Chris was able to get my truck started long enough to limp it to an exit where it was safer to disconnect the trailer and reconnect it to his. This was the part that made me most anxious. With Payco in the trailer I was extremely worried about him staying calm in there for the brief time the trailer was disconnected.

It couldn’t have gone any smoother. Speedily my truck was disconnected, Chris’s truck was hooked up and we were on our way to the horse center.

Chris Himes on his shooting horse, Bowie. Photo by Penley Horsemanship.

Once at the shoot I was approached by an overwhelming number of people who were ready to help in any way they could. My biggest worries were how Payco and I were going to get home on Sunday and what I was going to do with my trailer.

After talking with the shop they stated they would try their hardest to have my truck done by Saturday at the close of their day. Saturday they called me stating that the truck fired right up, they did diagnostics and found nothing wrong with the truck. The shop instructed me to pick the truck up, drive it home, DO NOT shut it off one the way, and take it to a shop near home to do further diagnostics.
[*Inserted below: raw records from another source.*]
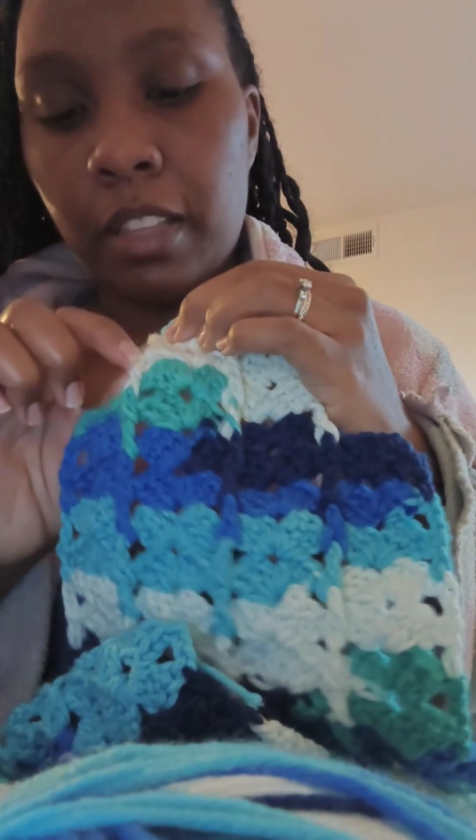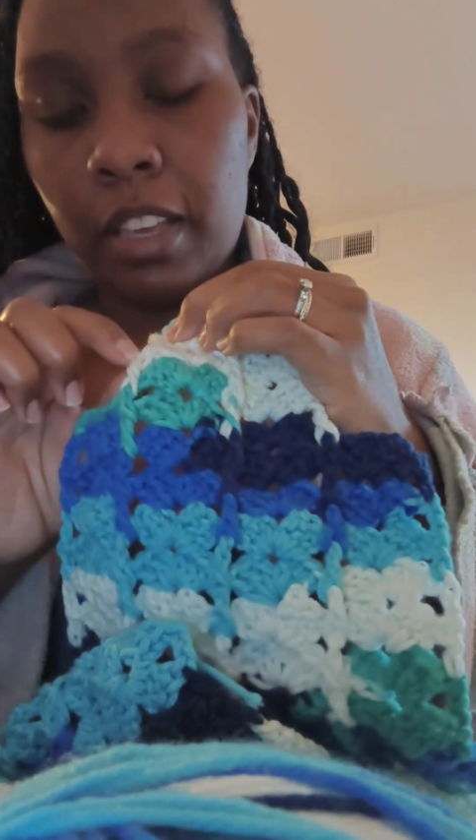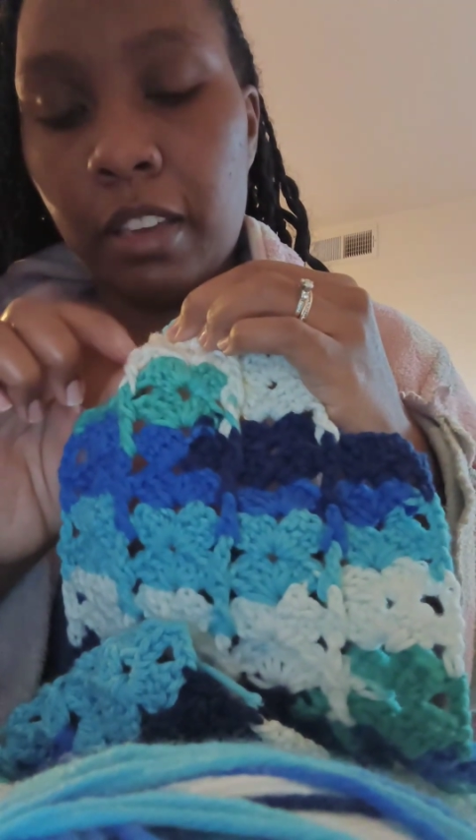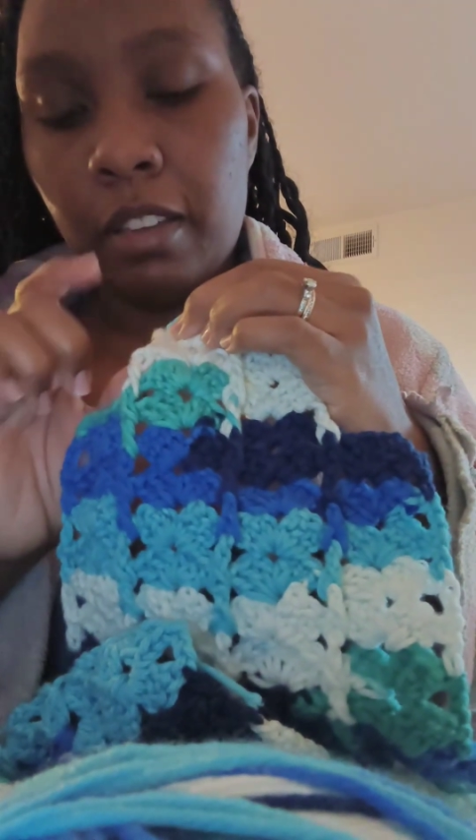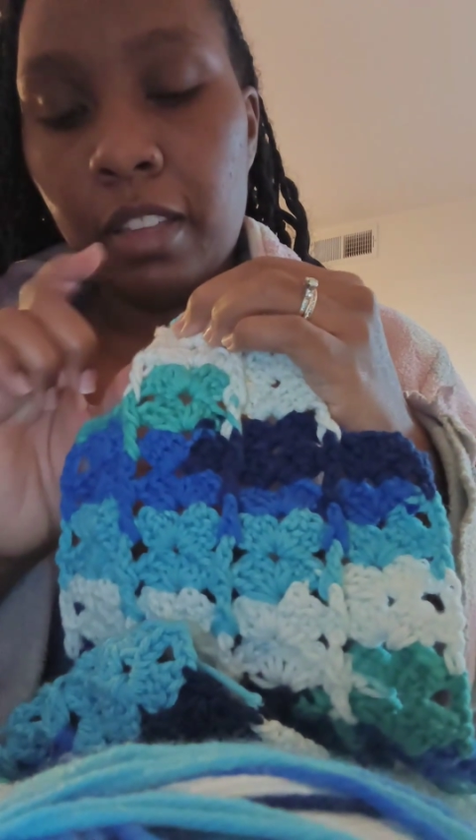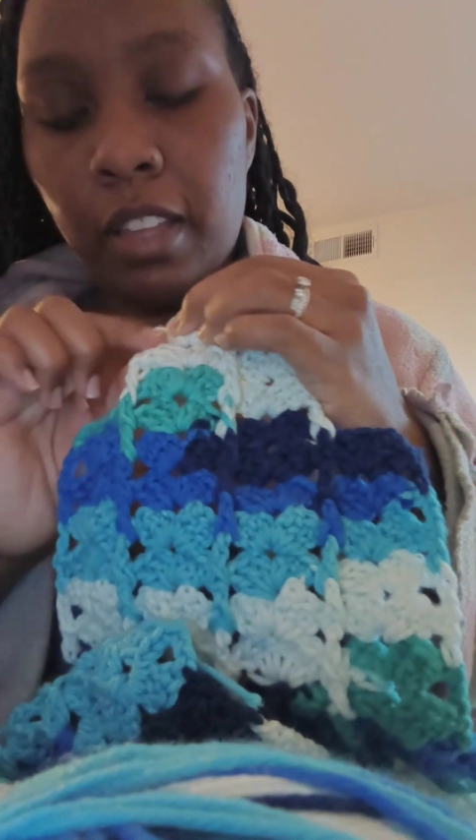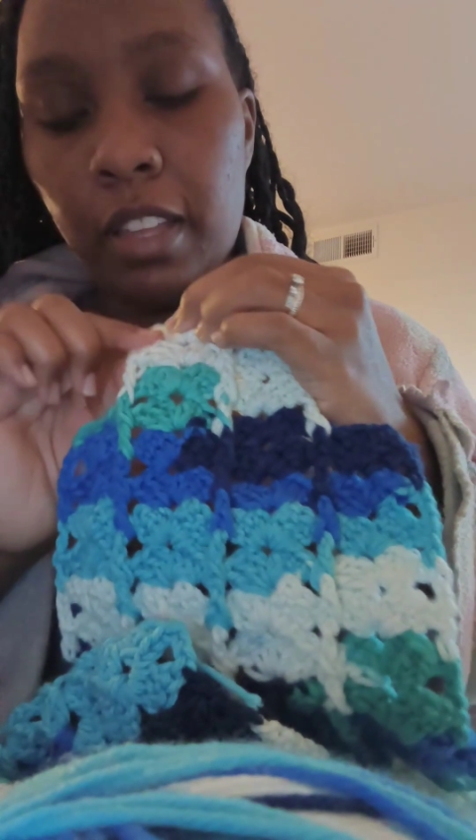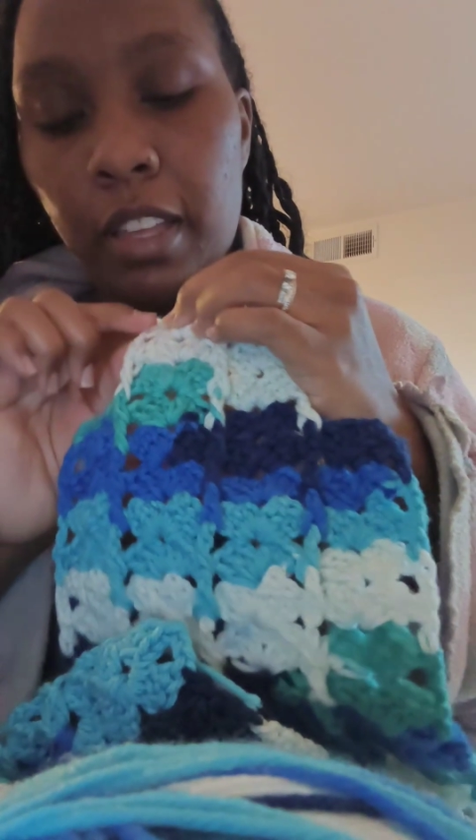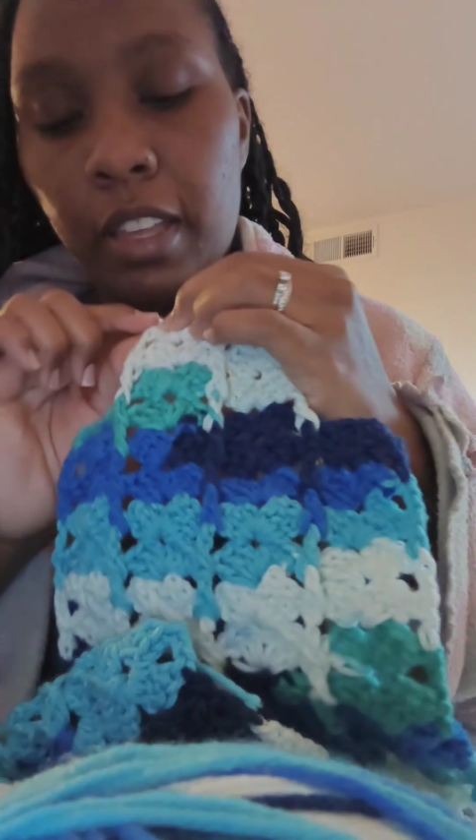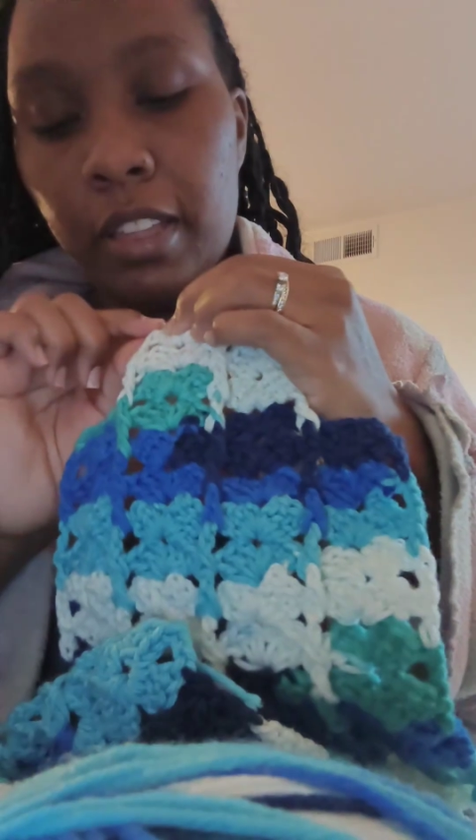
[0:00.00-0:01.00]
there
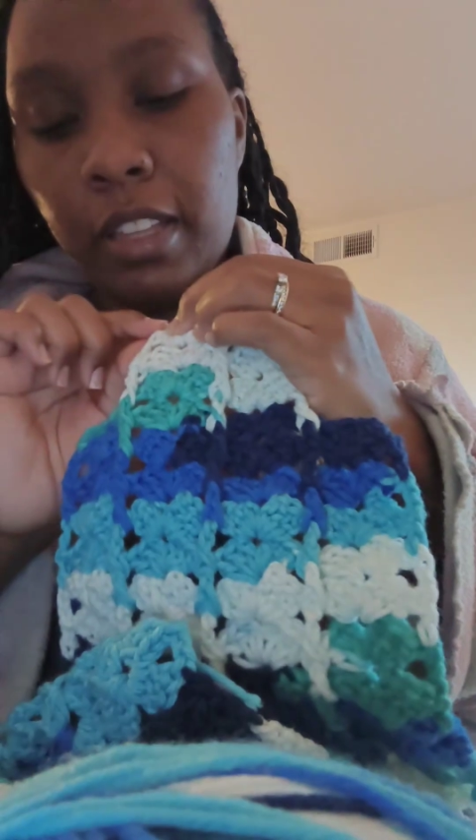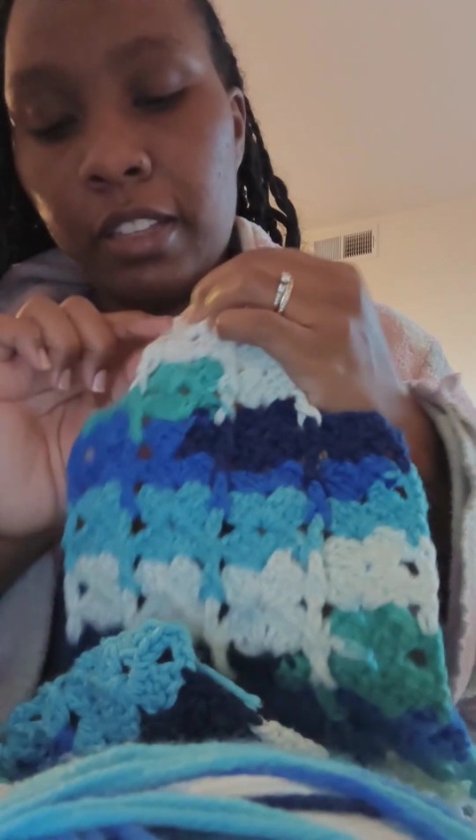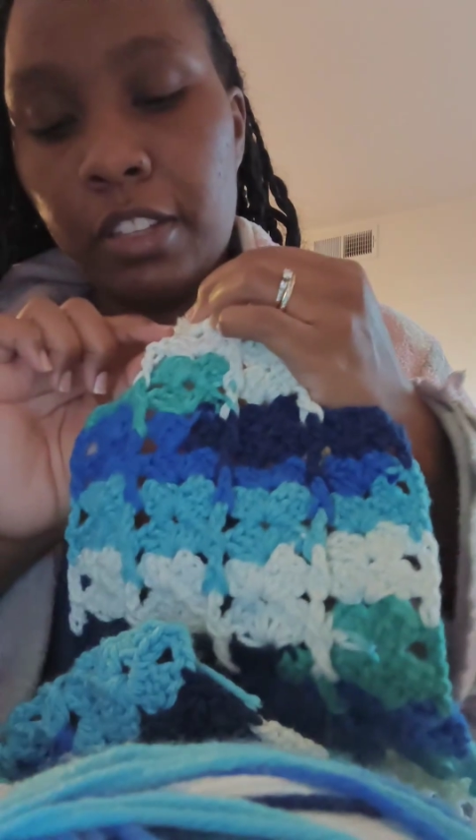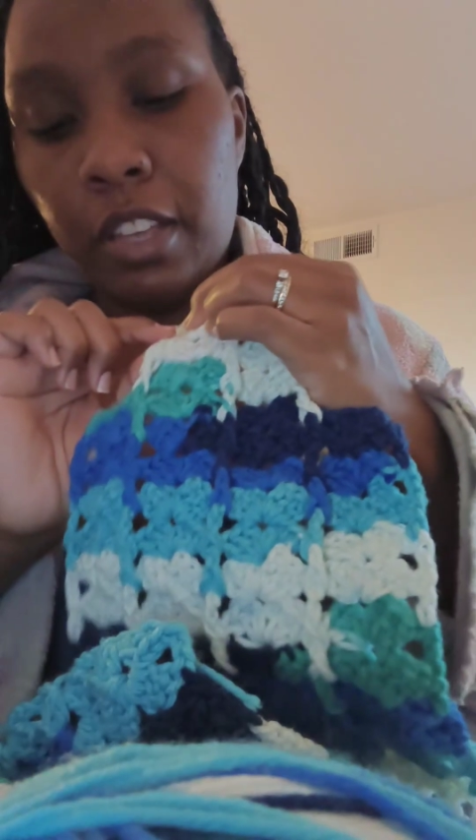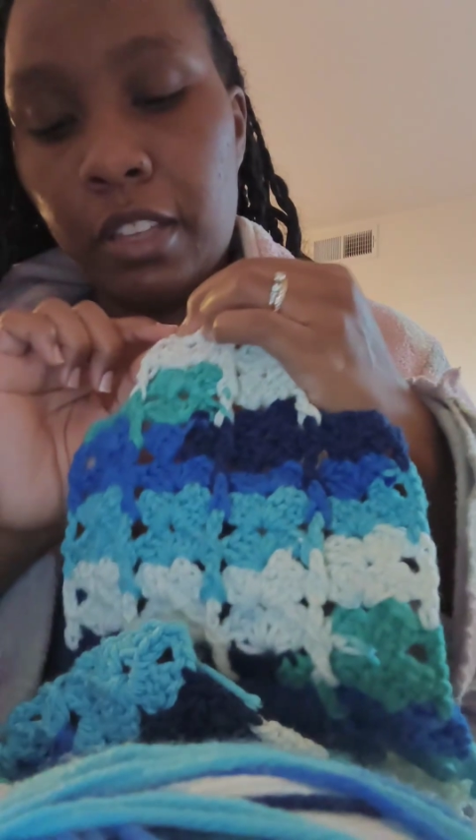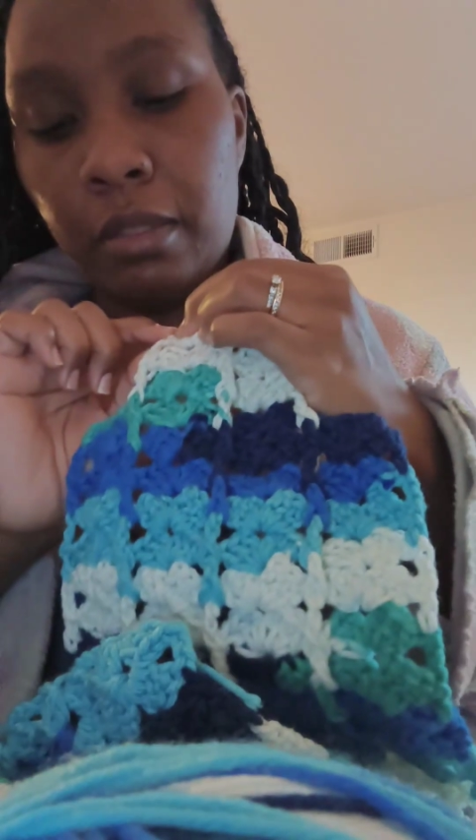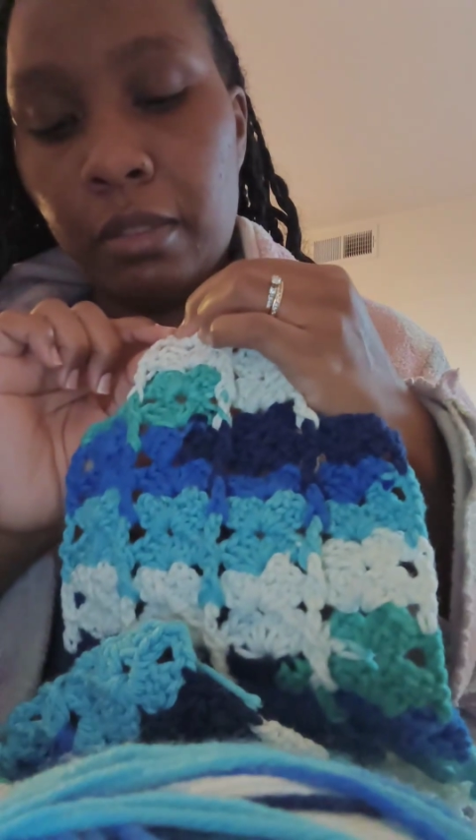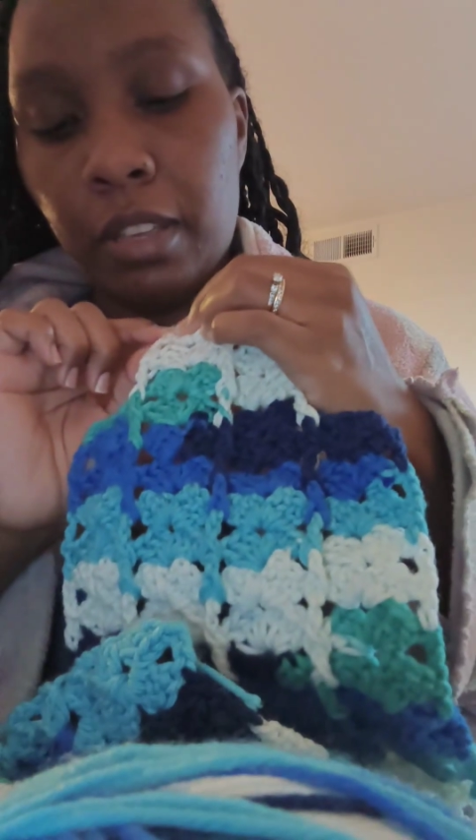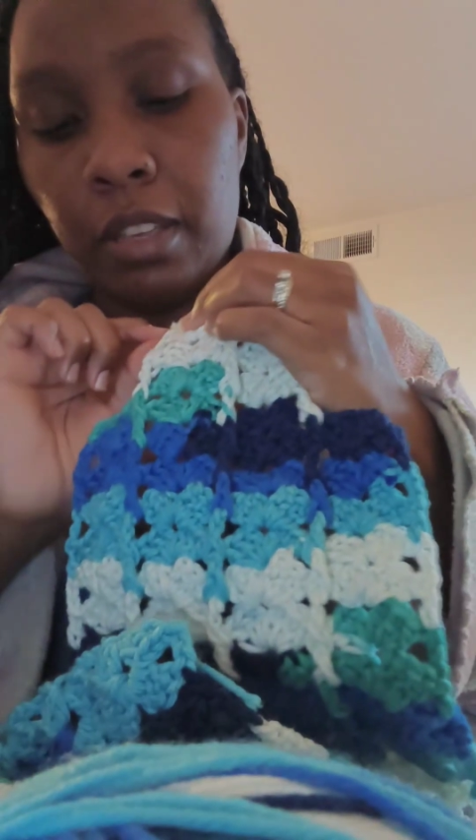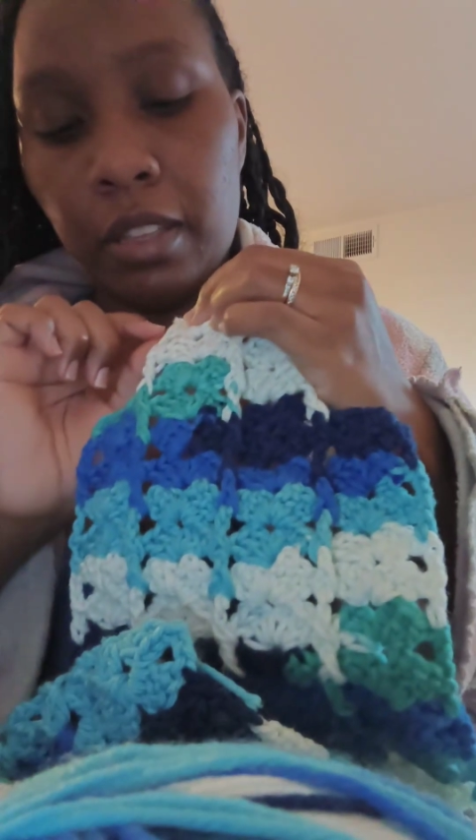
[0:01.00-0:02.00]
and I chained
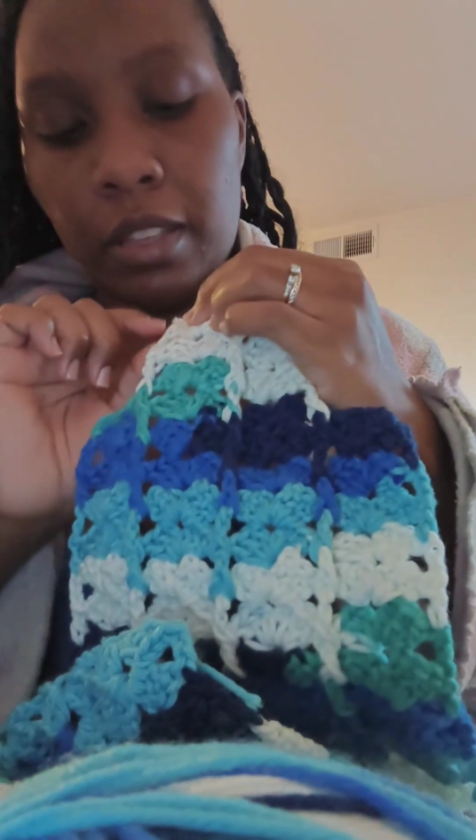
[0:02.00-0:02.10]
three.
Saturday evening, after I had finished competing, another great friend, Eric Newcomer, took me to pick my truck up (ANOTHER HUGE THANK YOU).
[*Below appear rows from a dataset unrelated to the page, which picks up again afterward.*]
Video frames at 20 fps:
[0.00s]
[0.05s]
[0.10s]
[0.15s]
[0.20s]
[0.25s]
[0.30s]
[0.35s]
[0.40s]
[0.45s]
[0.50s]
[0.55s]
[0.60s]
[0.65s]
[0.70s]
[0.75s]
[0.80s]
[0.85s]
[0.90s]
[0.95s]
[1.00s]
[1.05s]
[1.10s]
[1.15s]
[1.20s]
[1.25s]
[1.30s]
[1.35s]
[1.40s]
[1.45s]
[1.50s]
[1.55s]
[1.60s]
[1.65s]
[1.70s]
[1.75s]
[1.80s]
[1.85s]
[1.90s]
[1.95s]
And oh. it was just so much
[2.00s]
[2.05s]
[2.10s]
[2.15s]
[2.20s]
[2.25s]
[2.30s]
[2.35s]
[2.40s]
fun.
Not even five minutes into the drive the truck shut down again while on the interstate. I hopped back into Eric’s truck, paid for a second tow and sent the truck back to the shop it had just came from.
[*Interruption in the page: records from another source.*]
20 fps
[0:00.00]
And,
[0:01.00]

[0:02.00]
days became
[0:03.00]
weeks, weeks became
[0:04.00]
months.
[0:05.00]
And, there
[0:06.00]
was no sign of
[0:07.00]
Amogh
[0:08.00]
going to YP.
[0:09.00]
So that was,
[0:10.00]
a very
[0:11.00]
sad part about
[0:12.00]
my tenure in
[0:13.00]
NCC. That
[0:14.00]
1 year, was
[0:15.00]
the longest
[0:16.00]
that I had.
The Newcomer Family. Photo courtesy of Cindy Newcomer.

I was now stressed about how I was going to get myself, Hope and Payco home. After making several different plans about how Payco and I were going to eventually get home, Lynn O’Connell offered to drive me and Payco all the way home (YET ANOTHER HUGE THANK YOU).

Lynn drove WAYYYYY out of her way to take us home. She lives in Connecticut while I live in Pennsylvania and was laying over in Ohio. I honestly cannot thank her enough for her act of kindness. Hope and her dog got along well in the back seat and Lynn made me feel so comfortable the entire way home. Lynn took SO MUCH stress off of me by getting my little crew home safely.

Lynn O’Connell and her good horse Vana. Photo courtesy of Lynn O’Connell.

But what about my trailer? Eric Newcomer to the rescue again! Monday morning Eric took his truck back to the show grounds, picked my trailer up and took it to his house where it sits parked.

Fast forward two weeks. I finally get the call that my truck is done (YAY)! Eric and his wife, Cindy, went the extra mile for me, picked my truck up, took it to their house to hook the trailer up and stated they would meet me and my sister half way so we wouldn’t have to make the entire trip. HOW AWESOME ARE THEY? SERIOUSLY!

I need to take a Prilosec before writing this next part as it still gives me heartburn.

Approximately 30 -40 minutes into their drive I get a call from Eric that the truck did the exact same thing it’s been doing — it shut down and is now broke down again. Eric was able to get it to a parking lot where they unhooked the trailer and called AAA to tow the truck to a reputable shop they use.

Now $1300.00 in the hole with a truck that is still not fixed, I’m overly upset, but thanks to the Newcomers my truck is now a great shop and my trailer is back at their house until further notice.

Cindy Newcomer in action. Photo by Tim Frank.

The truck saga is to be continued.

Before I run to consume a handful of Tums because of this situation I’d like to just note how I’ve met some of the most amazing and genuinely good hearted people through mounted shooting. The people in this sport would give you the shirt of their backs if it was the last shirt they had. They provide others with anything they may need and expect nothing in return. I started this sport because I like to ride my horse and shoot guns, I continue participating because I look forward to seeing these great people almost every weekend.

Again I would like to extend my gratitude and thanks to Eric and Cindy Newcomer, Lynn O’Connell, Chris Himes and all the individuals who offered a lending hand when I broke down a couple weekends ago. I don’t know what I would have done if I didn’t have to support of great people like you guys and gals!